### WORK REQUIRED
Among the lines below, take the one holding "[00:01:51.27]", the one holding "[00:01:54.27]", and all lines between them. Set them down exactly.

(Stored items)
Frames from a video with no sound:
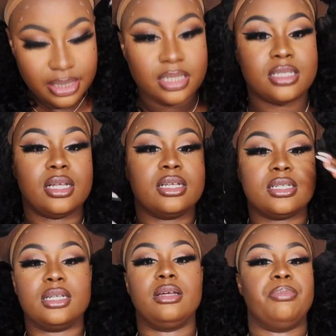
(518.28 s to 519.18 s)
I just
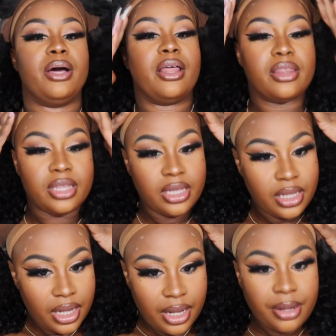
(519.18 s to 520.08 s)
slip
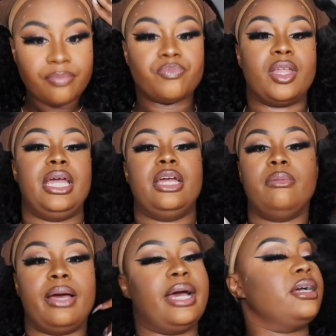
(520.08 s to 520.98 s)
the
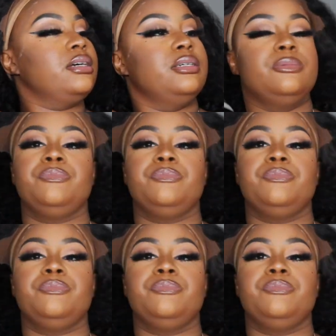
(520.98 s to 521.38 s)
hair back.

...

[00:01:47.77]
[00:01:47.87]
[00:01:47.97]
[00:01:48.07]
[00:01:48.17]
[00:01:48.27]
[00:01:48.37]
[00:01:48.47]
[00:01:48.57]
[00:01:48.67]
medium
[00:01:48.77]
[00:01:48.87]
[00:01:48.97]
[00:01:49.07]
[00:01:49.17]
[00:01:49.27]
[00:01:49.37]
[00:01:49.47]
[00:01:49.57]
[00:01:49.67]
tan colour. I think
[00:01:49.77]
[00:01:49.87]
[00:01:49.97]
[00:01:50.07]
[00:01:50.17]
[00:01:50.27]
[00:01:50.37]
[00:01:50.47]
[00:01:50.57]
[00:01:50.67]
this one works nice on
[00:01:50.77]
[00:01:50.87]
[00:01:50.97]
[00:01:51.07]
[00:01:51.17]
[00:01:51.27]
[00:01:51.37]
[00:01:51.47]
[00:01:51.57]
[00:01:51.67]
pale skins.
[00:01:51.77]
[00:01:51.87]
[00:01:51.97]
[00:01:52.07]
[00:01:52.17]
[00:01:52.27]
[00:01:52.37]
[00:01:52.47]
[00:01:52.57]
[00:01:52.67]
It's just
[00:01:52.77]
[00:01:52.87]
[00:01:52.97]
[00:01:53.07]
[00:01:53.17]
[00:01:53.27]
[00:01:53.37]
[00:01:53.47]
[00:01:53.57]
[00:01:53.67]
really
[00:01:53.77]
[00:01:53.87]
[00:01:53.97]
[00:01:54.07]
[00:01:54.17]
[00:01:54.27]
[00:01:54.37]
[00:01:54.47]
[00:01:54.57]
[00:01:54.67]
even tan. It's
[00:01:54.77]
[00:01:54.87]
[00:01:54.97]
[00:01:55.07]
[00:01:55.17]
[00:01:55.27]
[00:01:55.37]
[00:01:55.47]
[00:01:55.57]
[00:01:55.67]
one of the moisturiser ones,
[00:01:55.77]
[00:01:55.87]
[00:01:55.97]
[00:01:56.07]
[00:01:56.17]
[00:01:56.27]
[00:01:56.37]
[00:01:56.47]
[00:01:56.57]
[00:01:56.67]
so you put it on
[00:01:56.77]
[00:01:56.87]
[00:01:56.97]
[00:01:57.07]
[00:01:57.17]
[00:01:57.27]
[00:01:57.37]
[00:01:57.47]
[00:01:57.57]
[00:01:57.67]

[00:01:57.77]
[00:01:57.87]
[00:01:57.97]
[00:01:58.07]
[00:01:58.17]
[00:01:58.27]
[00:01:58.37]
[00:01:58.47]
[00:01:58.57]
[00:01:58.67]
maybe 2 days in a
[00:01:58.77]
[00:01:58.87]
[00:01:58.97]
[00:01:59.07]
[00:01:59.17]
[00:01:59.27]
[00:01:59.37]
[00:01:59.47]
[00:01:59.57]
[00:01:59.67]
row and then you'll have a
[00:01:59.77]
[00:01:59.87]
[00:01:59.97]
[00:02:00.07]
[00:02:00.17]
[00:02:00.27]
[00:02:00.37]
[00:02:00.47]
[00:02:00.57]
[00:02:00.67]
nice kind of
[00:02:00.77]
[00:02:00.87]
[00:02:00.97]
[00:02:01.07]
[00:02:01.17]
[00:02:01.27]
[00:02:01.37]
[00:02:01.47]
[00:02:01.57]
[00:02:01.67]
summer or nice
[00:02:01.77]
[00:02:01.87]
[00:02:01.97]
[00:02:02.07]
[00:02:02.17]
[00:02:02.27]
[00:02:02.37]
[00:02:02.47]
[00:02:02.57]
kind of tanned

---

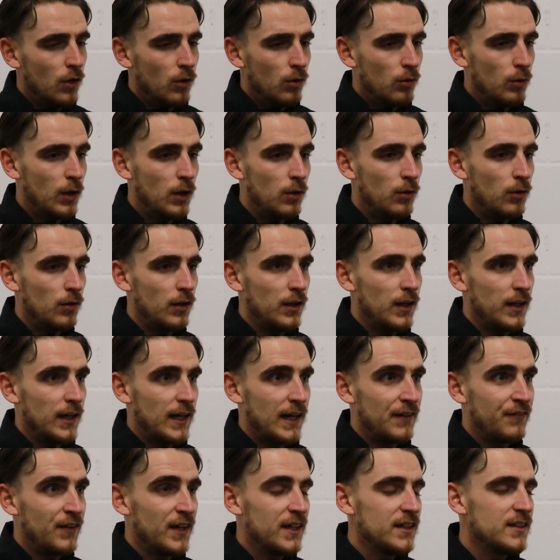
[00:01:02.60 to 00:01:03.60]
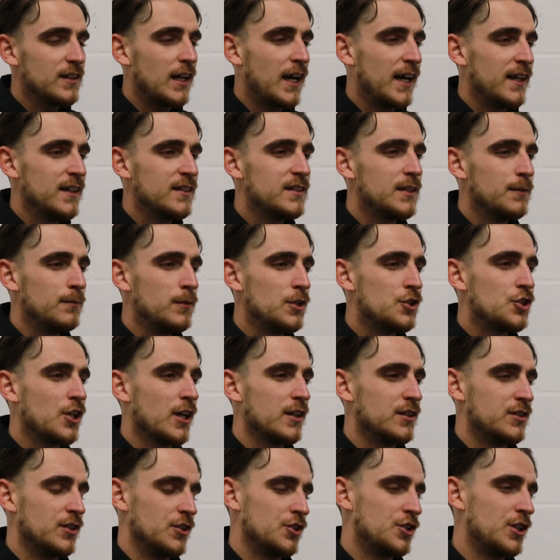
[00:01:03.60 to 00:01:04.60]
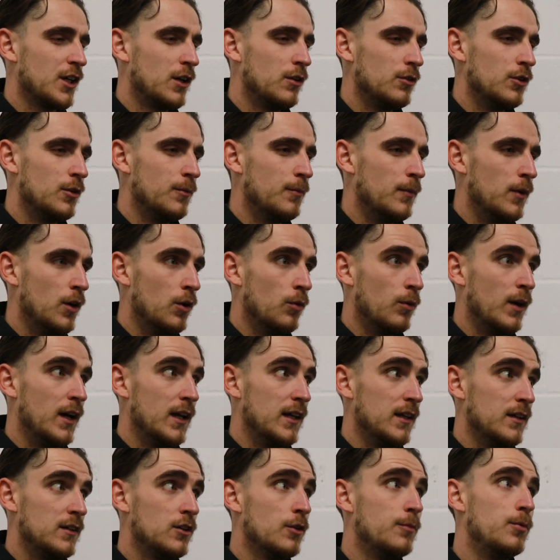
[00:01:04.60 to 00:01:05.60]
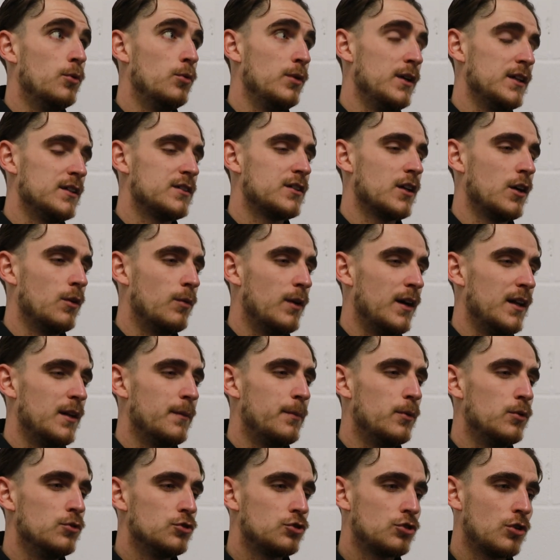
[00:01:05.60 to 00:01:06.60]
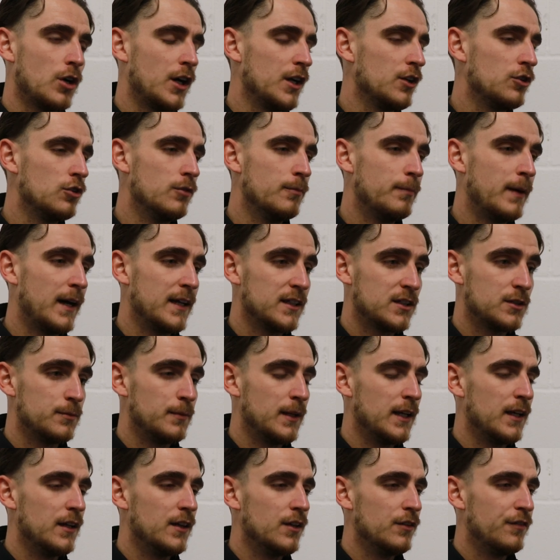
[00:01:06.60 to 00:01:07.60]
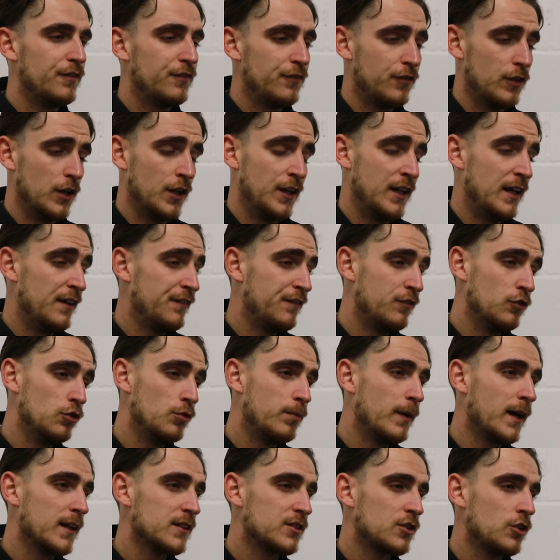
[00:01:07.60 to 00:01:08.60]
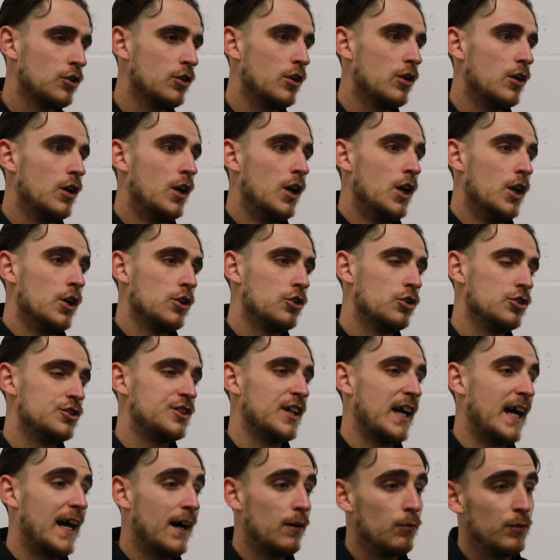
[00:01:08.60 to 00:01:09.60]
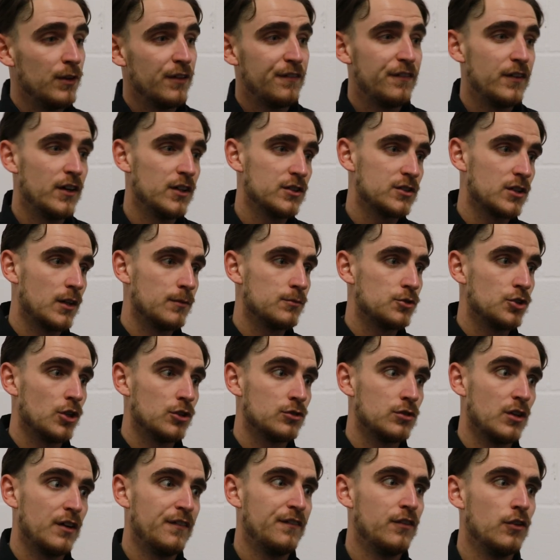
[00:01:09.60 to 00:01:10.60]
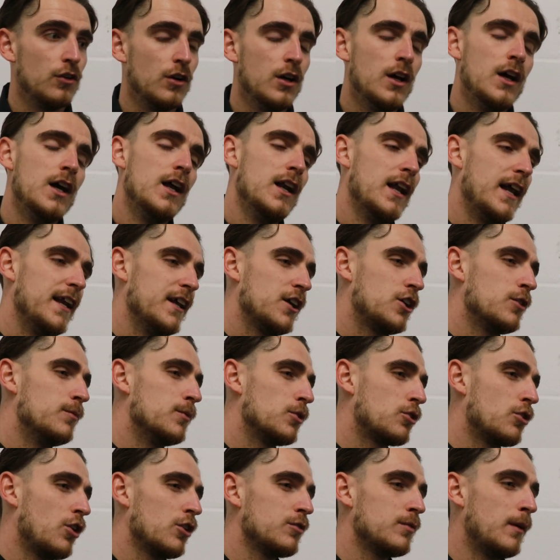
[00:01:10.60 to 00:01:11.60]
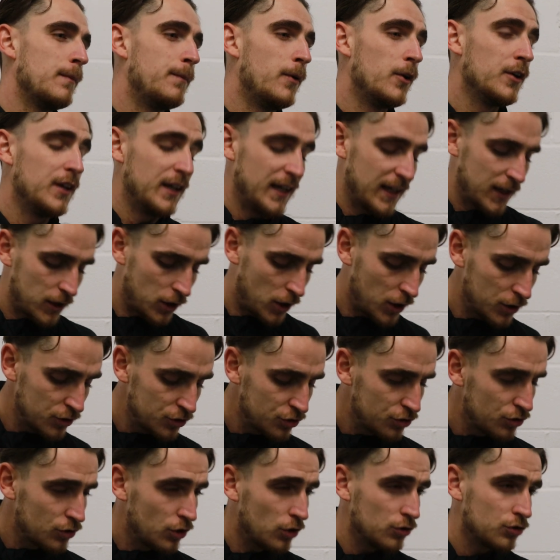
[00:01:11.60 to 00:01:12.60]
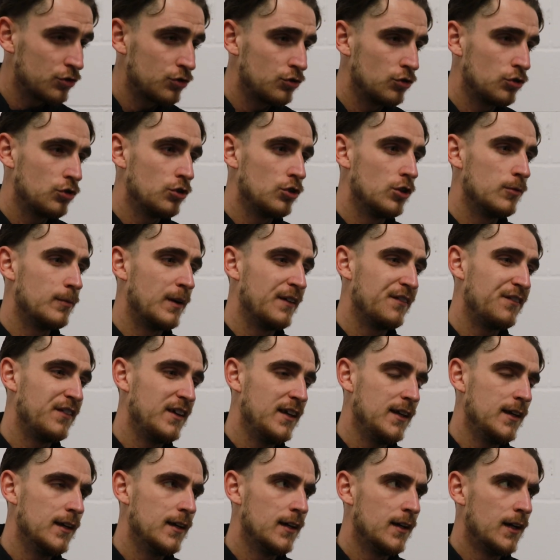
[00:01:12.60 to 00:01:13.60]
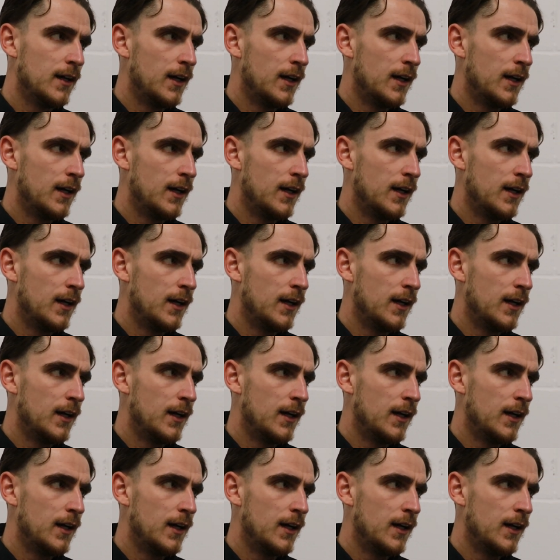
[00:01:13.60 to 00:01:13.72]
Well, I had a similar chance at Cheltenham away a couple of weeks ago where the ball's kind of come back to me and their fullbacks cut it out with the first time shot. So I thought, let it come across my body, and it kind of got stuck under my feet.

### TASK RESULT
[00:01:51.27]
[00:01:51.37]
[00:01:51.47]
[00:01:51.57]
[00:01:51.67]
pale skins.
[00:01:51.77]
[00:01:51.87]
[00:01:51.97]
[00:01:52.07]
[00:01:52.17]
[00:01:52.27]
[00:01:52.37]
[00:01:52.47]
[00:01:52.57]
[00:01:52.67]
It's just
[00:01:52.77]
[00:01:52.87]
[00:01:52.97]
[00:01:53.07]
[00:01:53.17]
[00:01:53.27]
[00:01:53.37]
[00:01:53.47]
[00:01:53.57]
[00:01:53.67]
really
[00:01:53.77]
[00:01:53.87]
[00:01:53.97]
[00:01:54.07]
[00:01:54.17]
[00:01:54.27]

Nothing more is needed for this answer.